DFA requires US corporations to submit three exec comp matters to a shareholder vote. These votes will take place at shareholder meetings (annual and special) that take place on or after January 21, 2011.


Exec Comp Vote (Say-on-Pay)

Shareholders will vote on the compensation of the named executive officers (NEOs) of the company.


  1. The NEOs are the top five executives, including the CEO and CFO, and the next three most highly-compensated employees.
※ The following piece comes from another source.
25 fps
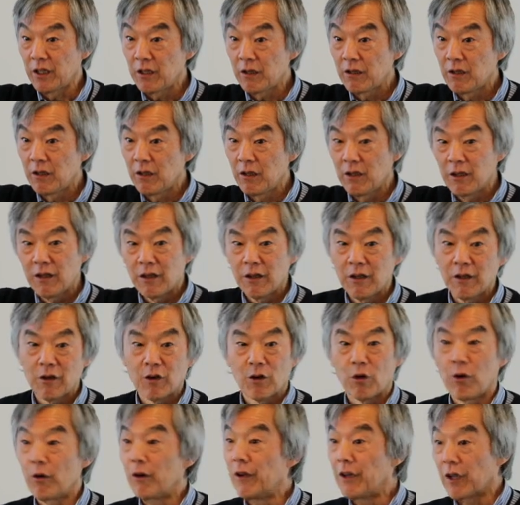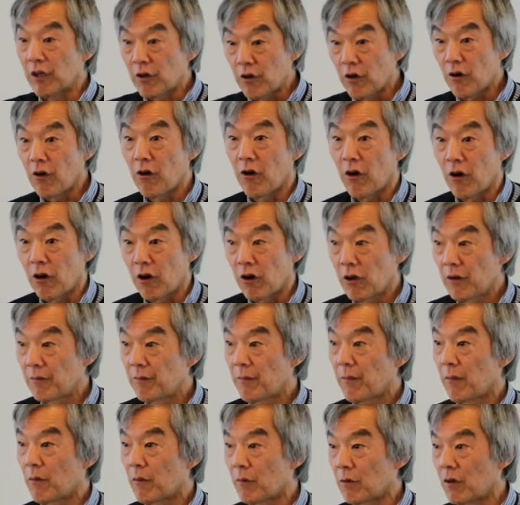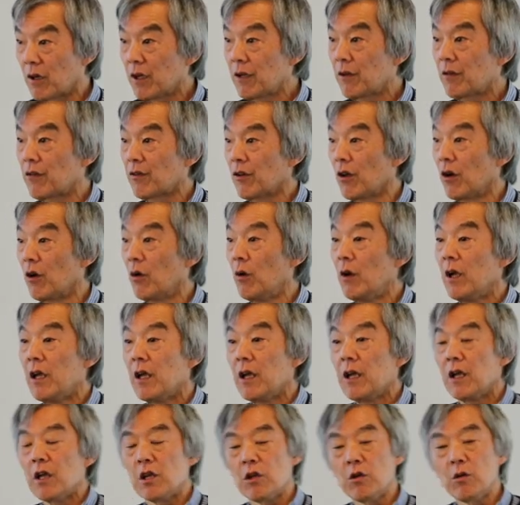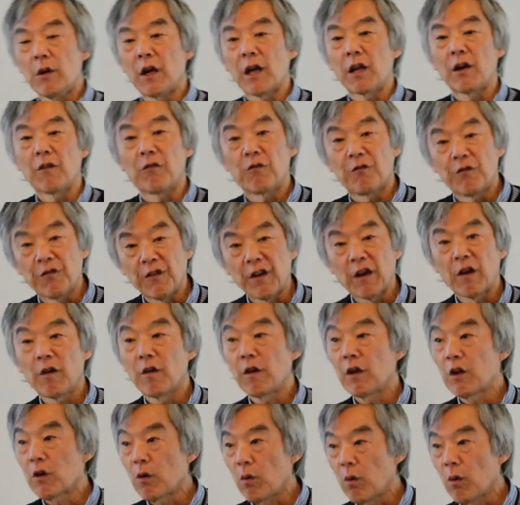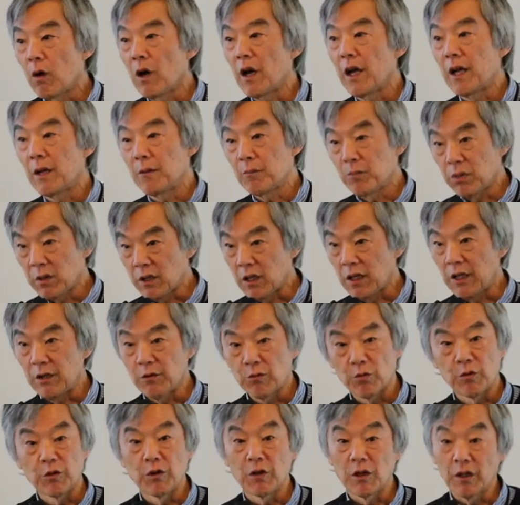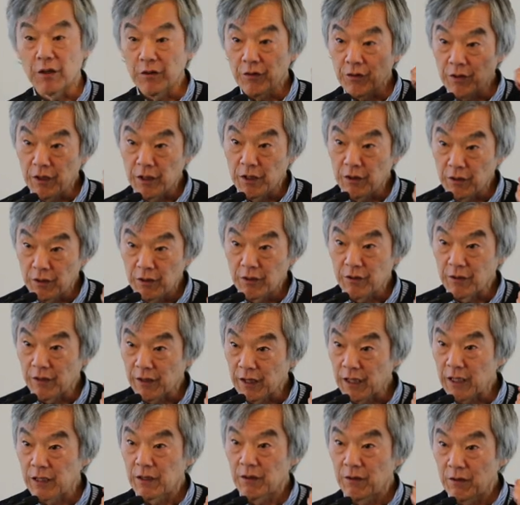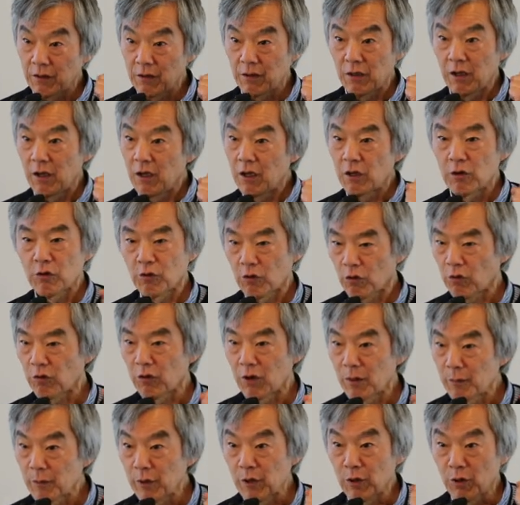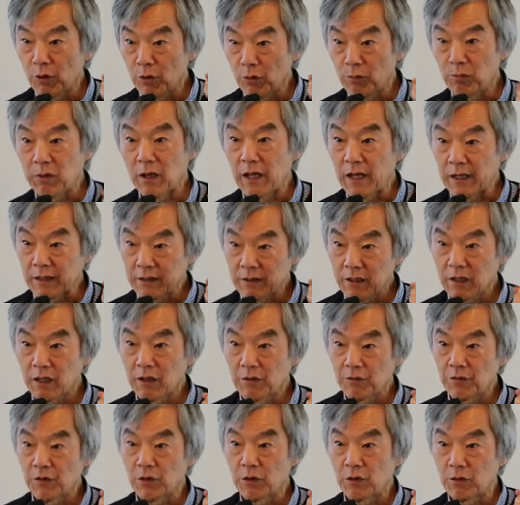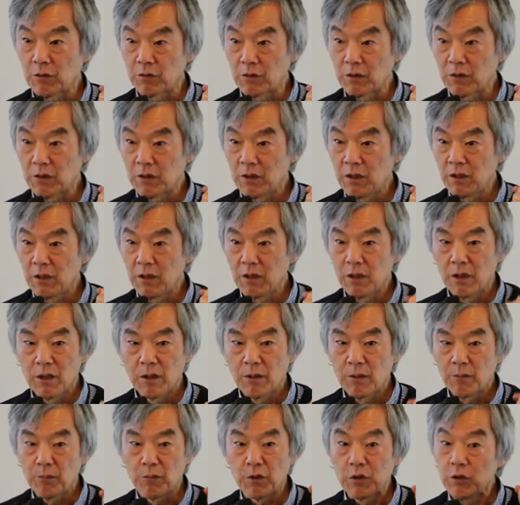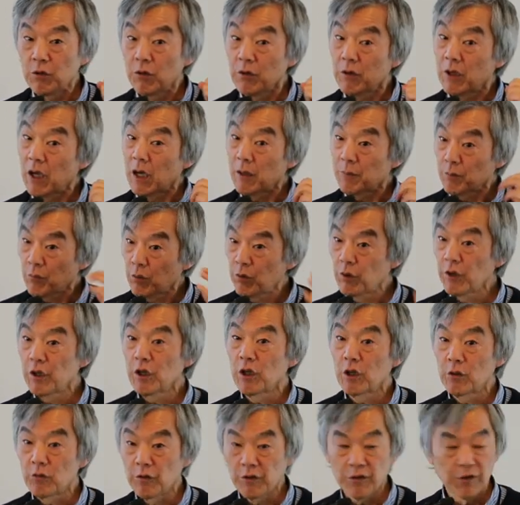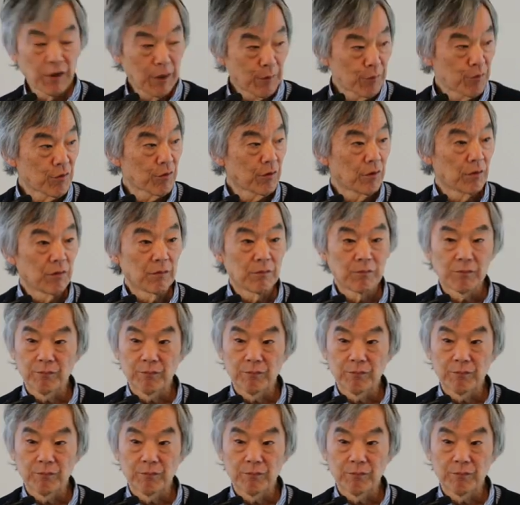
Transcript: it or in a car, right? So you had a very quiet place where you're listening to that crummy old black telephone, but you've got pretty good reception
Corporations already disclose extensive compensation information for them.

  2. The vote is advisory, and thus does not obligate the company to respond to the outcome of the vote in any way.

  3. The vote will take place every one, two or three years, depending on the outcome of the say-on-frequency vote (below).

  4. The “pay” or compensation on which shareholders vote includes all tabular compensation information, narrative explanations of this information, and the compensation disclosure and analysis (CD&A), which corporations disclose in the proxy materials for annual and special meetings.


Frequency of Exec Comp Vote (Say-on-Frequency)

Shareholders will vote on the frequency of the say-on-pay vote.


  1. Shareholders will choose from among every one, two, or three years.

  2. Shareholders vote at least every six years.

  3. The vote is advisory, as with the say-on-pay vote.


Employee Severance Comp (Say-on-Parachutes)

Shareholders will vote on employee severance agreements of NEOs.


  1. Applies to votes on various transactions, such as merger, acquisition, consolidation, or asset sale.

  2. Corporation must disclose all severance-related comp agreements with NEOs, including present, deferred or contingent.

  3. When shareholders vote on the transaction, they will vote separately on severance comp.

  4. The vote is advisory, as with the say-on-pay vote.

  5. If shareholders voted previously on severance comp, typically as part of the annual say-on-pay vote, the corporation need not submit severance comp to the separate vote with the vote on the transaction.